__Work instructions__:
In the records below, the line with "(956.08 s to 956.98 s)" and every line after it must be written out exactly; no pictures belong in the result.

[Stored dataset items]
----------------------------------------
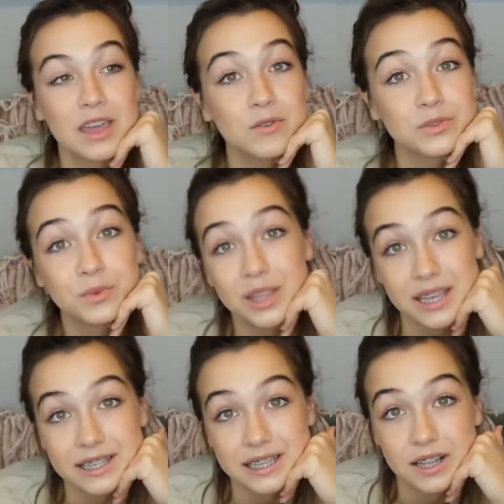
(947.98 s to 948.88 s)
It was a
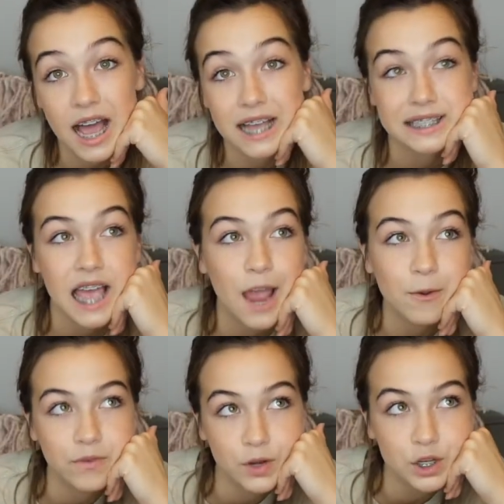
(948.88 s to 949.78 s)
really easy class. I
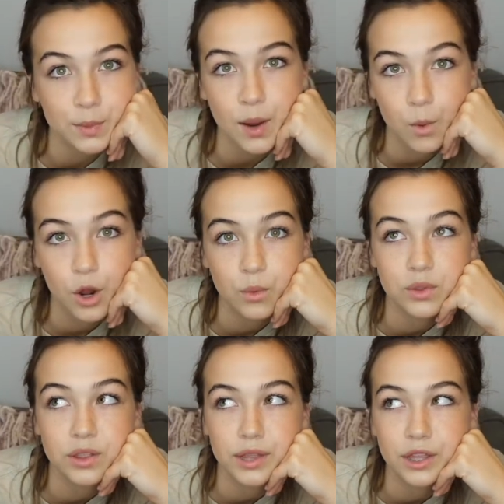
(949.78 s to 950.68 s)
would finish my work
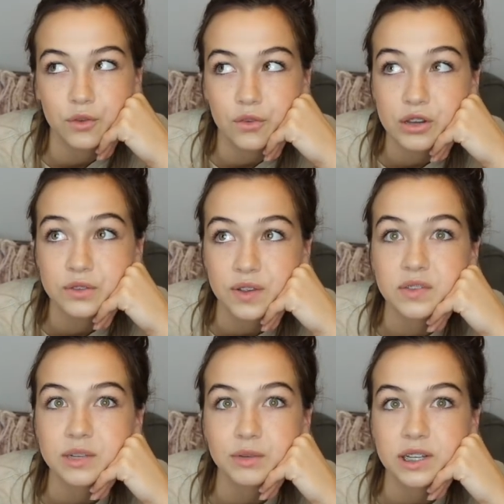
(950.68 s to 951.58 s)
within, like, the first
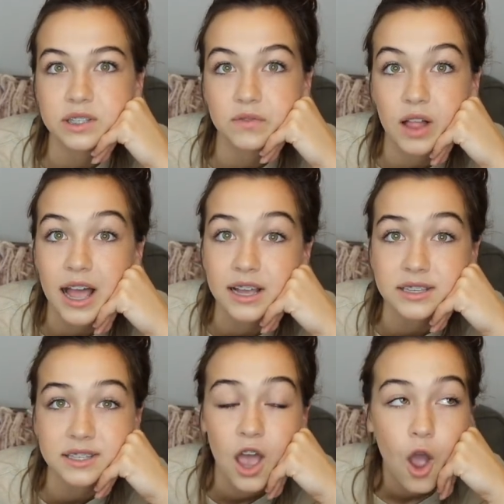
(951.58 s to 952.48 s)
15 minutes of
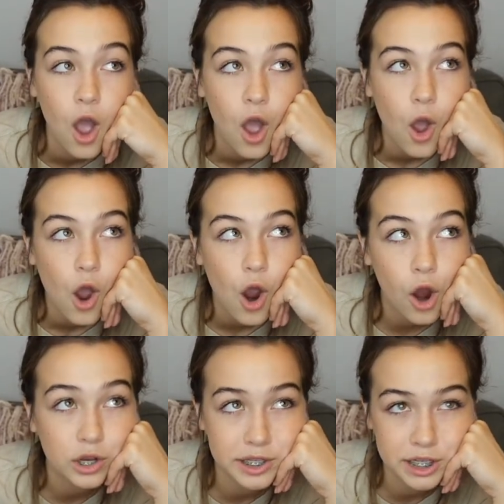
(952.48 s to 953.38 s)
class.
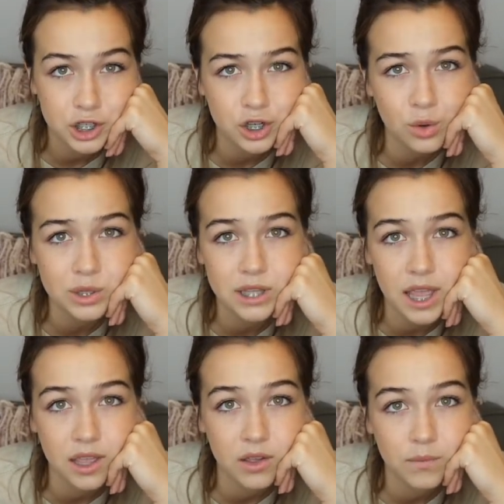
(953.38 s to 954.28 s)
Our teacher was,
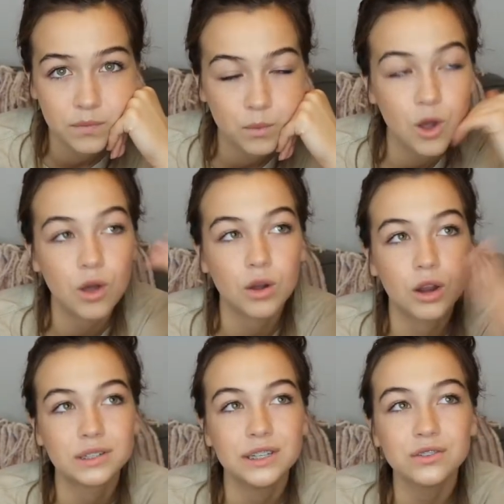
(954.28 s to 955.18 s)
like, well,
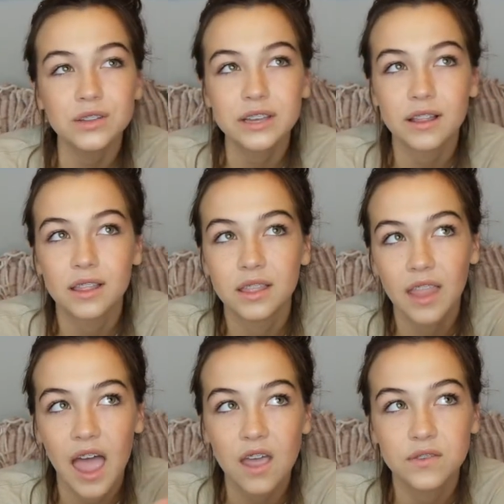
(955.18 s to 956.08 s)
our teacher, like,
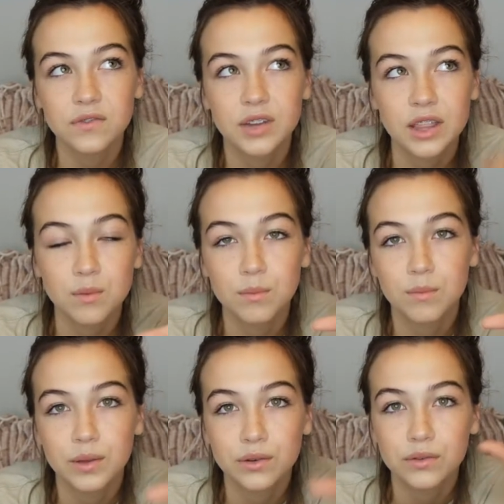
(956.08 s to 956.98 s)
left in
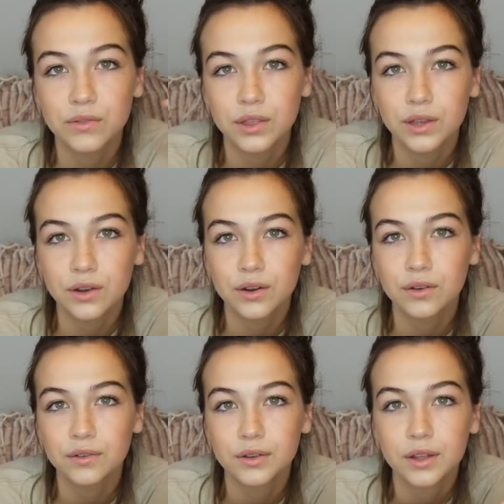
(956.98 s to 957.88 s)
the middle of the
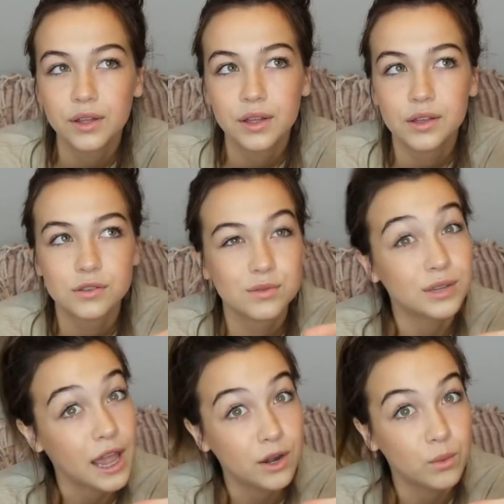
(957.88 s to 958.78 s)
year. It was
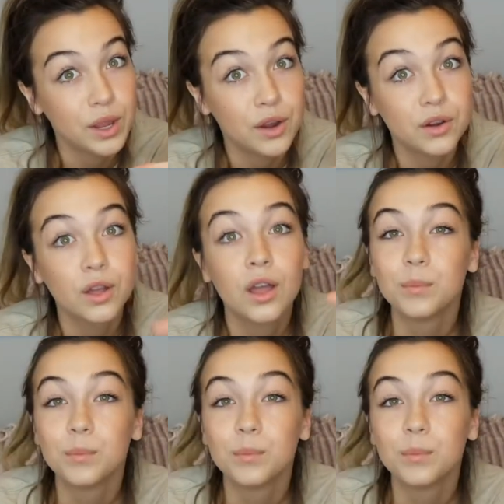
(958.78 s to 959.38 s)
kind of weird.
----------------------------------------
__Written reply__:
(956.08 s to 956.98 s)
left in
(956.98 s to 957.88 s)
the middle of the
(957.88 s to 958.78 s)
year. It was
(958.78 s to 959.38 s)
kind of weird.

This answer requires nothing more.